Memory foam vs pocket sprung vs hybrid for side sleeping
Each construction behaves differently under side-sleeping pressure.
Memory foam
Contours closely around the hip and shoulder, distributing pressure across a wider surface. Good motion isolation for couples. Can sleep warm in cheaper versions — look for open-cell or gel-infused foam if temperature is a concern.
Pocket sprung
Each spring moves independently, providing localised support. Naturally breathable. Softer tension ratings (soft or medium) work well for side sleepers; open coil mattresses are generally not well-suited because they cannot isolate pressure points.
Hybrid
A pocket-sprung base with a foam or latex comfort layer. Combines the airflow of springs with the pressure relief of foam — often the most versatile choice for side sleepers who also share a bed.
What side sleepers should avoid
Very firm mattresses — marketed as 'orthopaedic' or 'extra firm' — are designed for back and front sleepers who need a flat surface. For a side sleeper they push directly into the hip and shoulder without giving way. Open-coil (or Bonnell spring) mattresses transfer movement across the whole surface and lack the independent pressure response that side sleeping needs. Neither is necessarily a bad product — they are just a poor fit for this position.
Ready to skip the research?
Answer a few quick questions and we'll match you to mattresses that fit your build, position and budget.
Start the 2-minute quizWhat our quiz looks at
- Your body weight (affects how far you sink into a comfort layer)
- Whether you share the bed (motion isolation becomes more important)

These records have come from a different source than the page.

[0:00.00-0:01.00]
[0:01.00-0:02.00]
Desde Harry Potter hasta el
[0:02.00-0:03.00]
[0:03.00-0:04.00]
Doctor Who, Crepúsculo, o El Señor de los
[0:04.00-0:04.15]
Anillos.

- Temperature preference — foam retains more heat than springs
- Budget: strong UK options exist from £300 to £1,200
- Whether you also sleep on your back some of the night
Frequently asked questions
What firmness is best for side sleepers?
Medium or medium-soft for most people. The mattress needs enough give to let the hip and shoulder sink slightly, but still enough support to keep the waist from sagging. Lighter sleepers may prefer softer; heavier sleepers often need medium-firm.

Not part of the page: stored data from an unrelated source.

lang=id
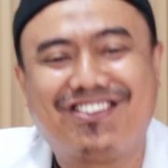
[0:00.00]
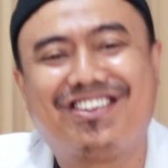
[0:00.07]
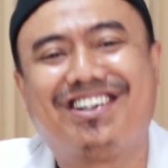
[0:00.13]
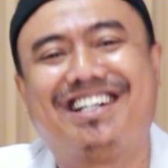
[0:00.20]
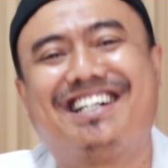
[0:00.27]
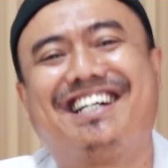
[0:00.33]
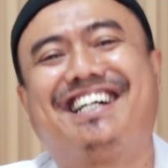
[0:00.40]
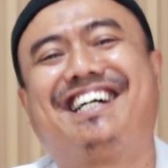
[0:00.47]

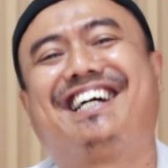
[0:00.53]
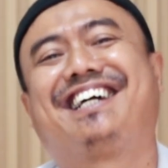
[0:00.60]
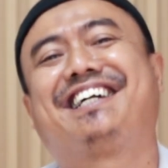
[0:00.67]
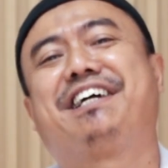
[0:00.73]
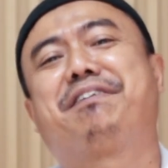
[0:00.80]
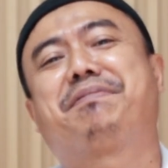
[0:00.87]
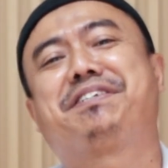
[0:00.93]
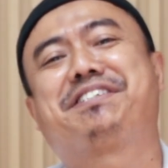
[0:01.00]
Wah,
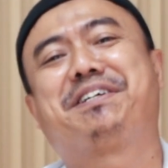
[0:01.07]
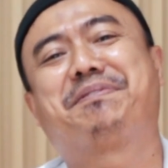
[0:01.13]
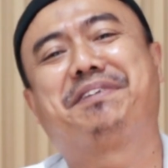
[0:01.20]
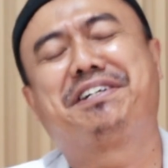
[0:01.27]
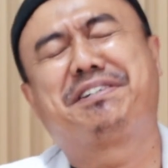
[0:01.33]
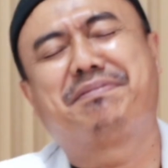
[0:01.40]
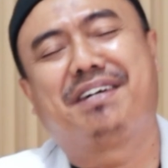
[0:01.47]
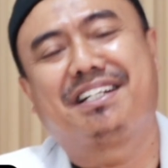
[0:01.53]
kenapa siap
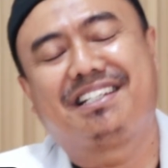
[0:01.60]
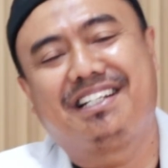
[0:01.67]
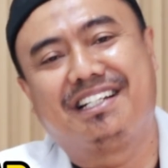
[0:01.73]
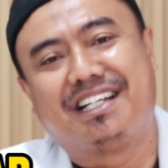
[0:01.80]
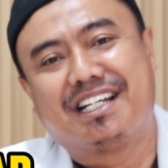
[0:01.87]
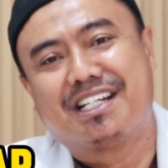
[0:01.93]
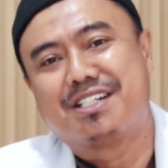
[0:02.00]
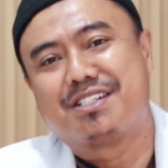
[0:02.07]
lahir batin?
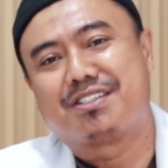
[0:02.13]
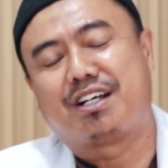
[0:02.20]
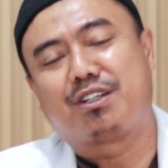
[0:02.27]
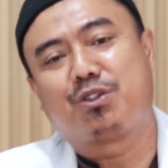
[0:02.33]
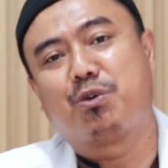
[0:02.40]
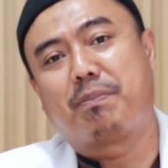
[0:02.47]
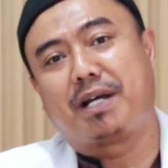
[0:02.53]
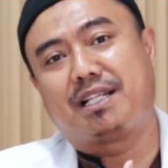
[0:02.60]

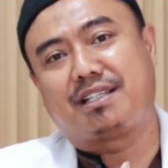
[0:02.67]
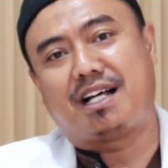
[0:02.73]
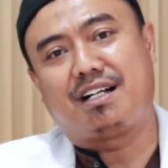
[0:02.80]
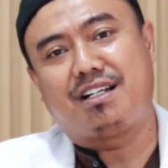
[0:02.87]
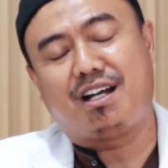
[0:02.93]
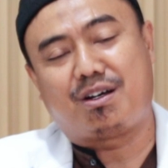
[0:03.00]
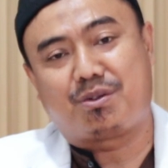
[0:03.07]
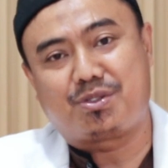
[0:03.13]
Satu,
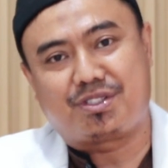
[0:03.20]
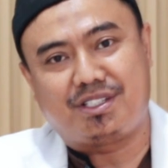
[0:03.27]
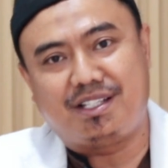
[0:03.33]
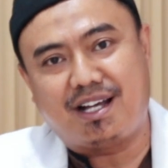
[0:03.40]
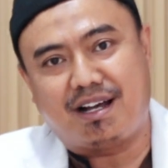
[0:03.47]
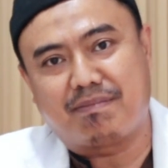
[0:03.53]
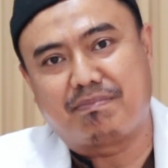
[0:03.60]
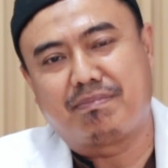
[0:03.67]
mentalnya harus
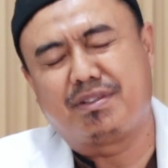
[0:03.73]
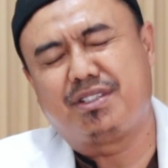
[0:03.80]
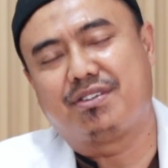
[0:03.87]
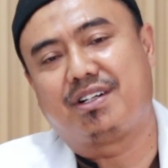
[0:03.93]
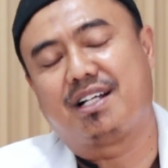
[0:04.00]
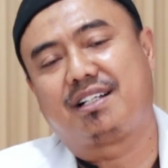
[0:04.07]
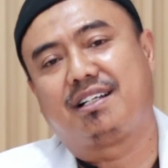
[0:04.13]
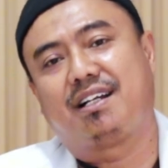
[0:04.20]
siap
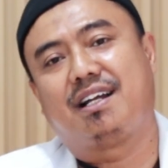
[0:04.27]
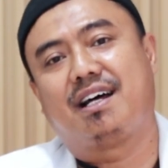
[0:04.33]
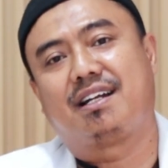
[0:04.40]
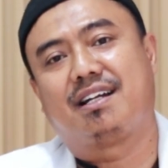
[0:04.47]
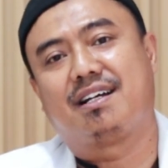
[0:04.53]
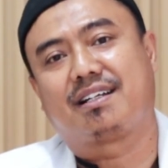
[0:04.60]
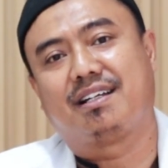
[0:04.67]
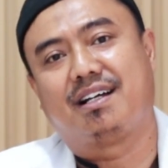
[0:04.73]
menyunatkan
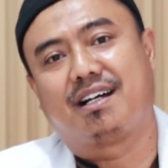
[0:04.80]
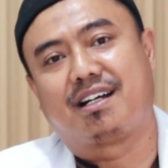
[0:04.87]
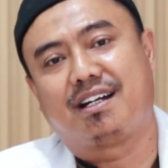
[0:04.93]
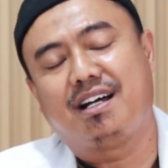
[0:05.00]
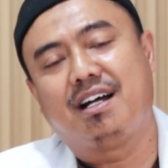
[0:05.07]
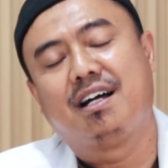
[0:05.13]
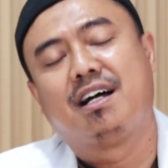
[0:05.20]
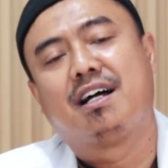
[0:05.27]
anaknya
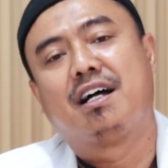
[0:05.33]
karena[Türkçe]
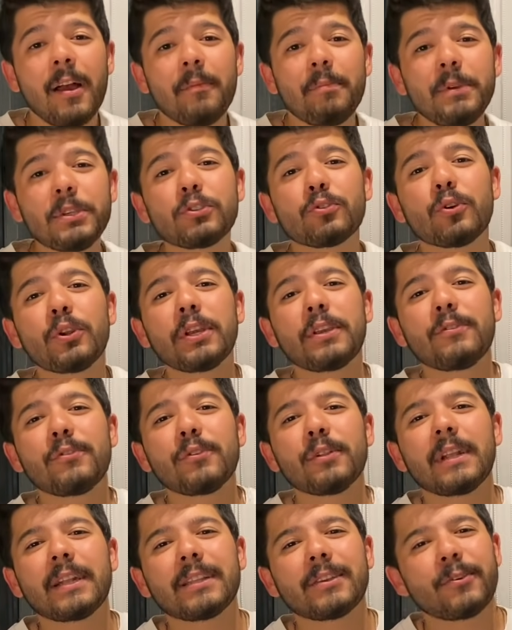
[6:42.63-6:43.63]
Bir sonraki
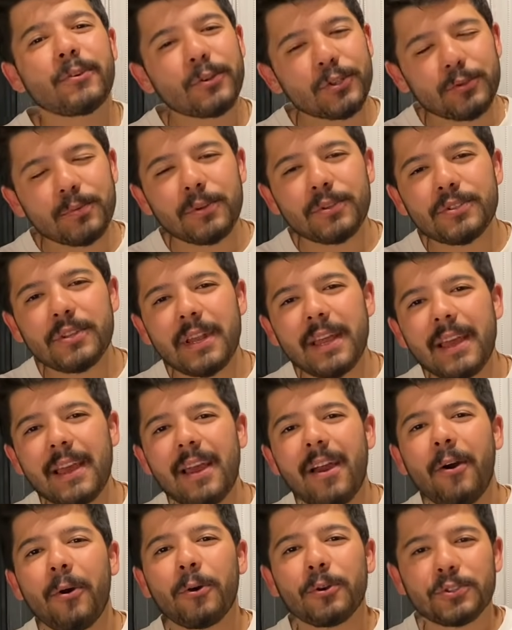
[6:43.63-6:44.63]
videolarda görüşmek
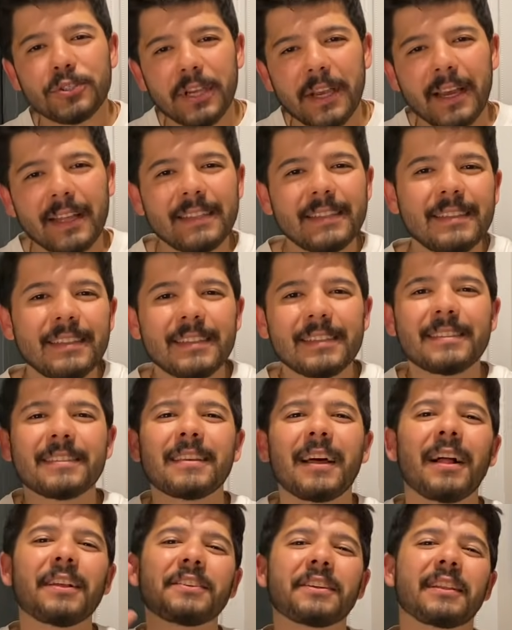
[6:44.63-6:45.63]
üzere. Hoşçakalın,
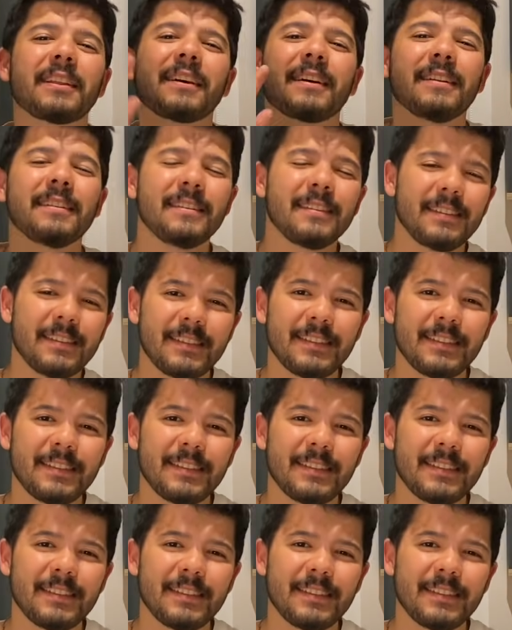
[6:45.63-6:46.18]
sağlıcakla kalın.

Is memory foam or a spring mattress better for side sleeping?
Both can work. Memory foam contours more closely around pressure points. Pocket springs provide airflow and bounce. A hybrid combining both is often the best of both worlds for side sleepers, especially in couples.

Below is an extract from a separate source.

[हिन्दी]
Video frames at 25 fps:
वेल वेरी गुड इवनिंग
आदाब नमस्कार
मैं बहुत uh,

Can a mattress cause shoulder pain if I sleep on my side?
Yes. A too-firm mattress pushes back against the shoulder rather than letting it sink in, concentrating pressure on the joint all night. If you wake with shoulder pain that eases as the day goes on, mattress firmness is a likely contributor.
How long should a mattress last?
Most manufacturers suggest 7–10 years. In practice, many mattresses lose meaningful support after 6–8 years. If you are waking stiffer than when you went to bed and the mattress is over six years old, it may be time to replace it.
Last reviewed: 4 May 2026. We update this guide whenever our verified UK product list changes.